About this task
Every line below is to be copied exactly, with the pictures left out.

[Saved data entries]
===============
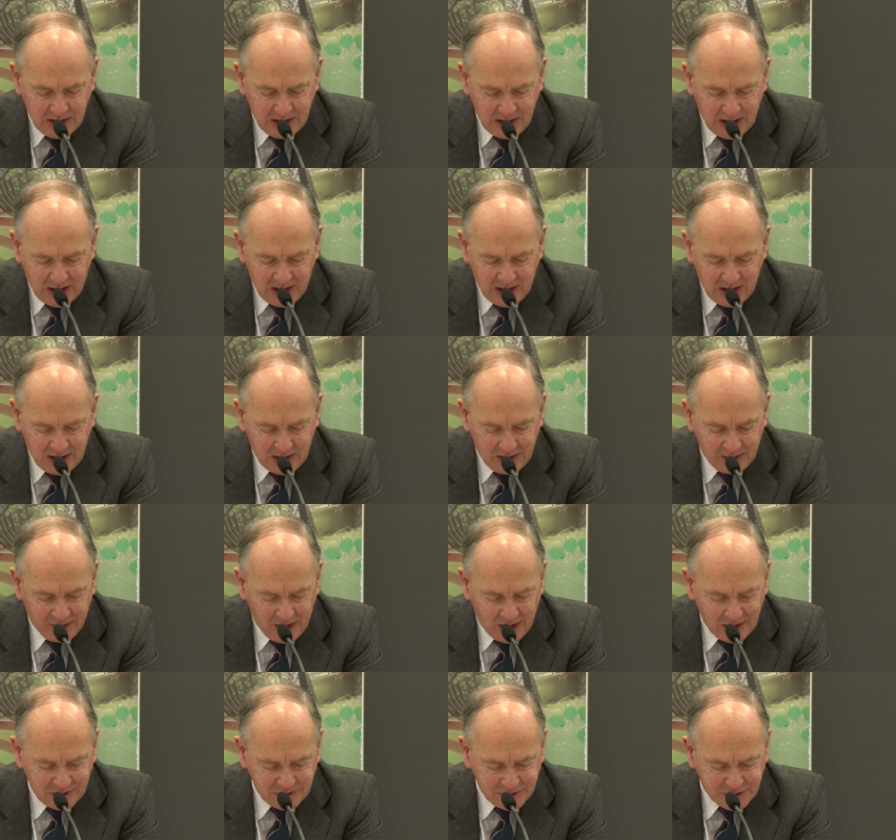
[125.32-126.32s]

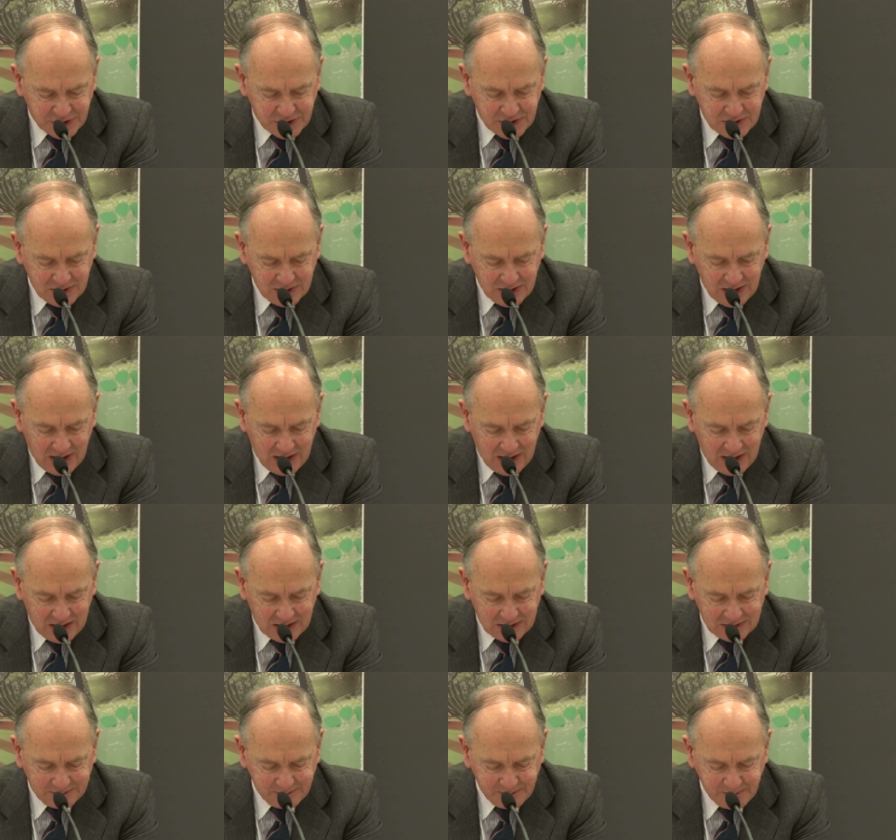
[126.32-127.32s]
Those
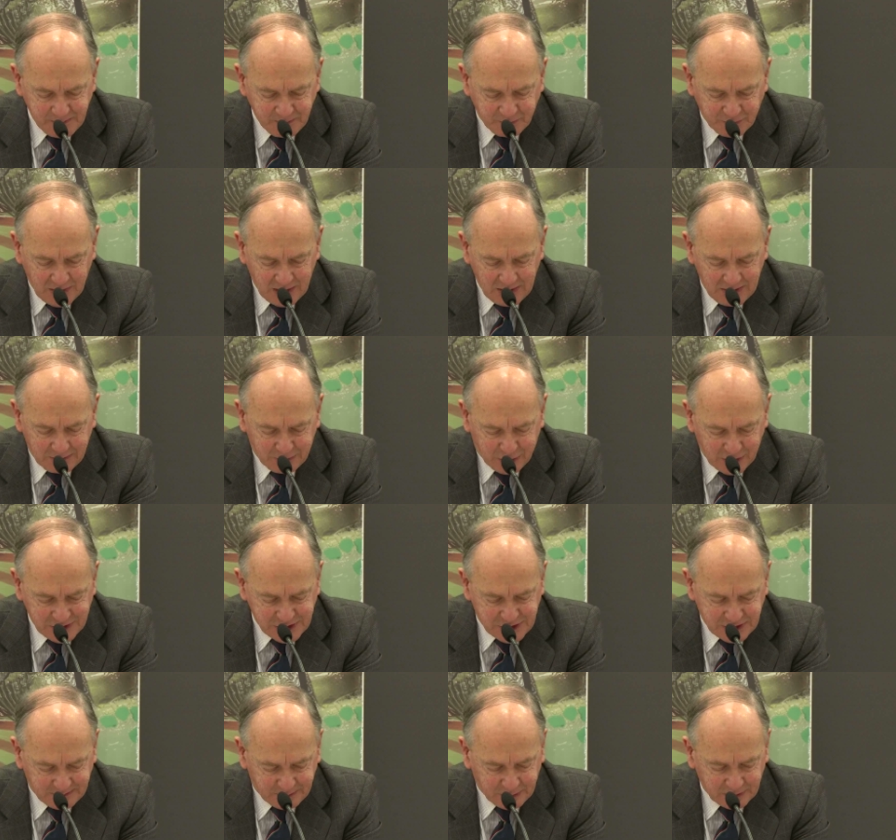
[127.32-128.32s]

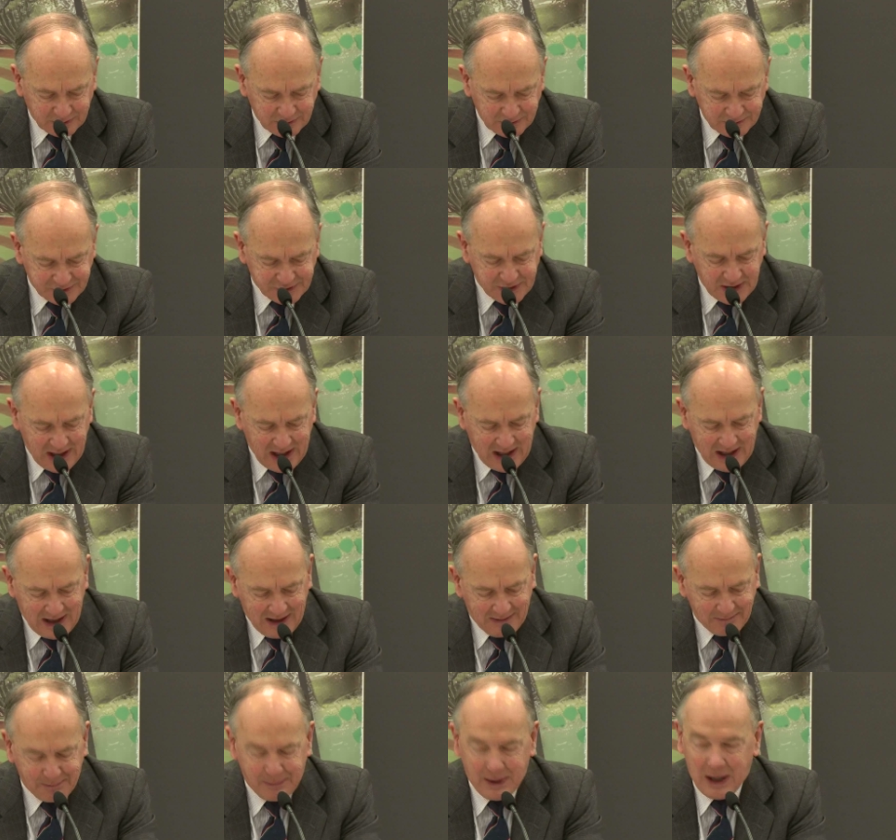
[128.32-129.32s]
principles
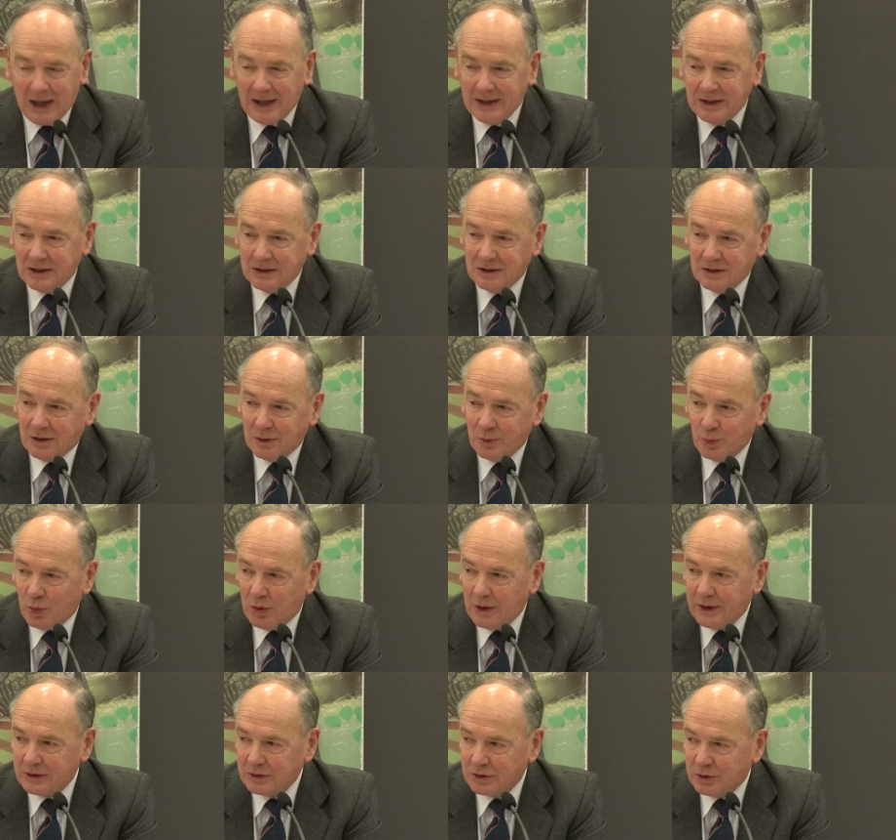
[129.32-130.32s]
are binding on
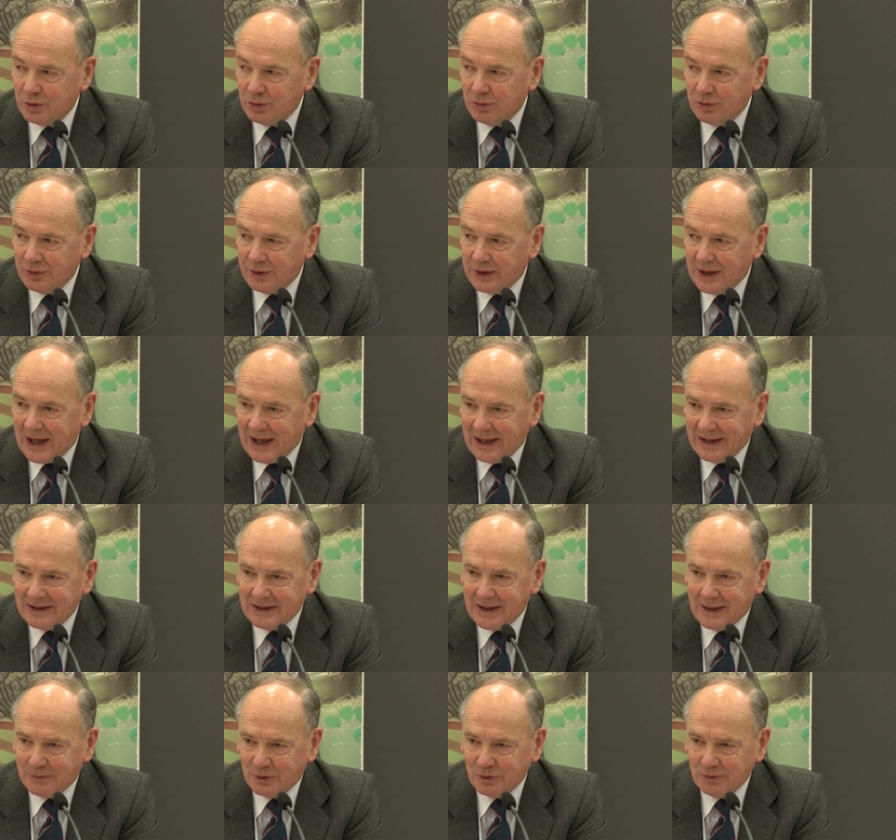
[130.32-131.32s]
what are called
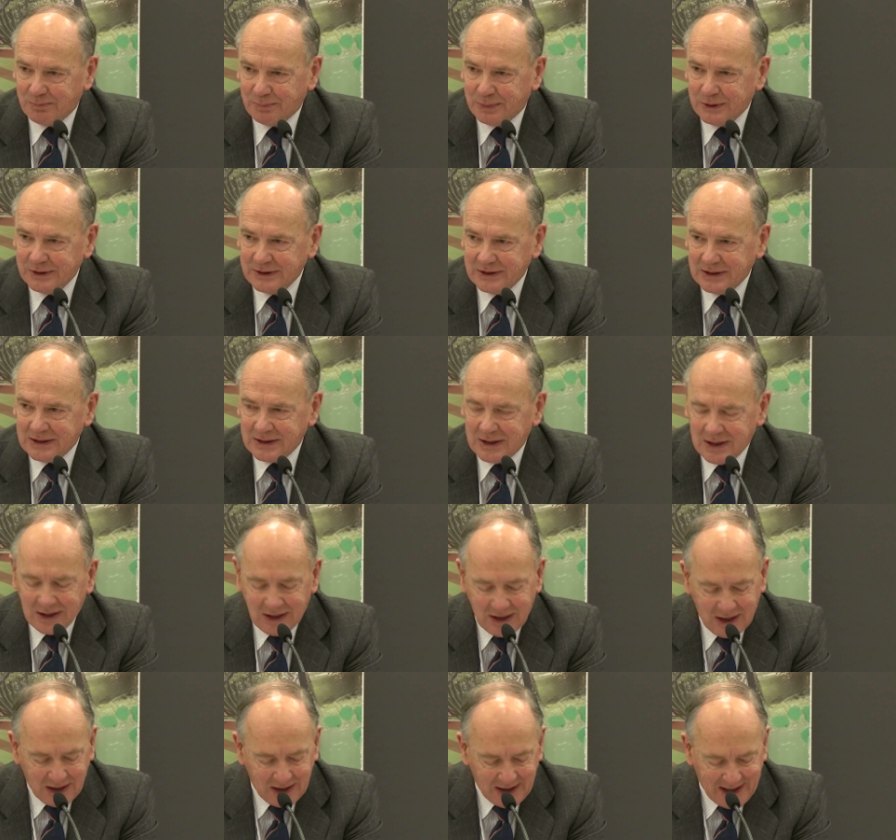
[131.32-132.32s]
APP
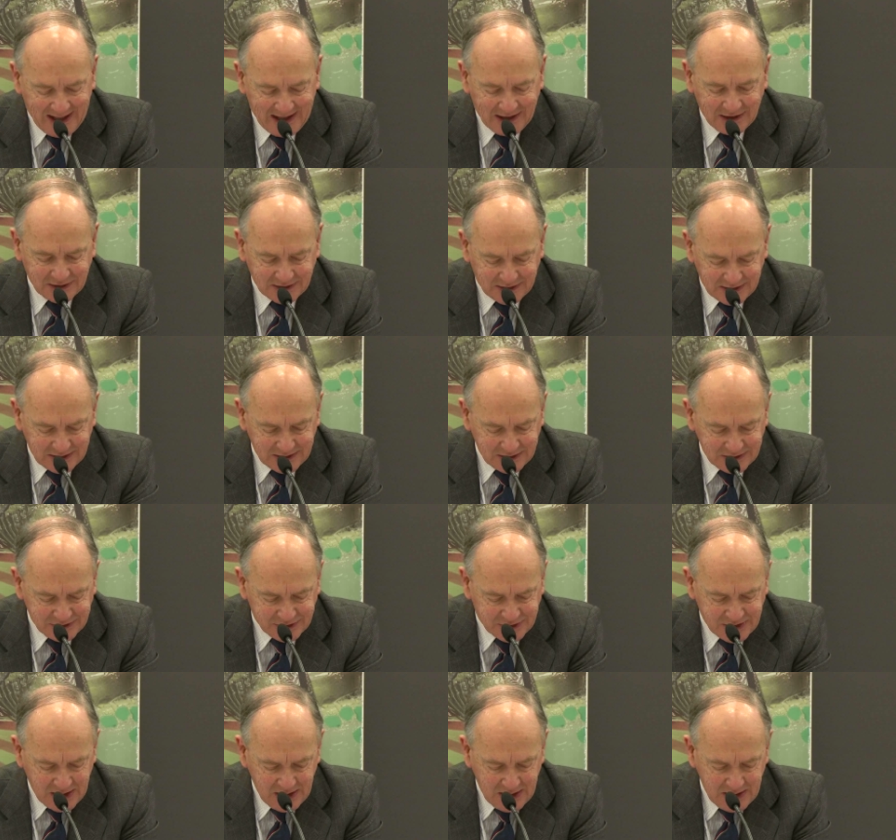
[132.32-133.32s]

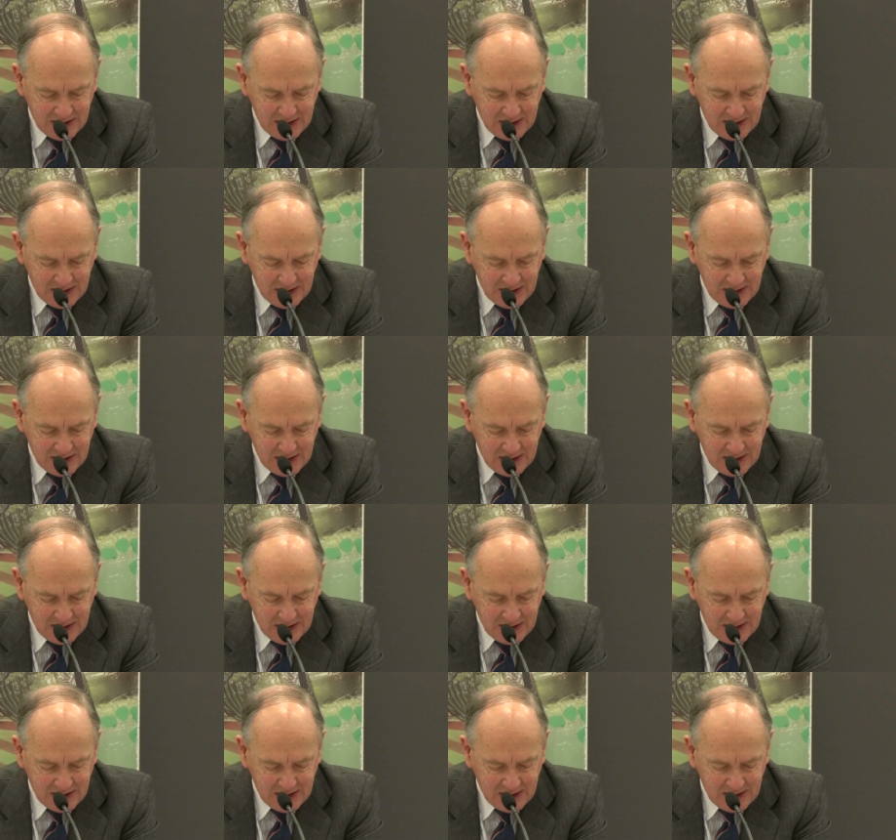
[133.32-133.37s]
entities,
===============
Result of this exercise
[125.32-126.32s]

[126.32-127.32s]
Those
[127.32-128.32s]

[128.32-129.32s]
principles
[129.32-130.32s]
are binding on
[130.32-131.32s]
what are called
[131.32-132.32s]
APP
[132.32-133.32s]

[133.32-133.37s]
entities,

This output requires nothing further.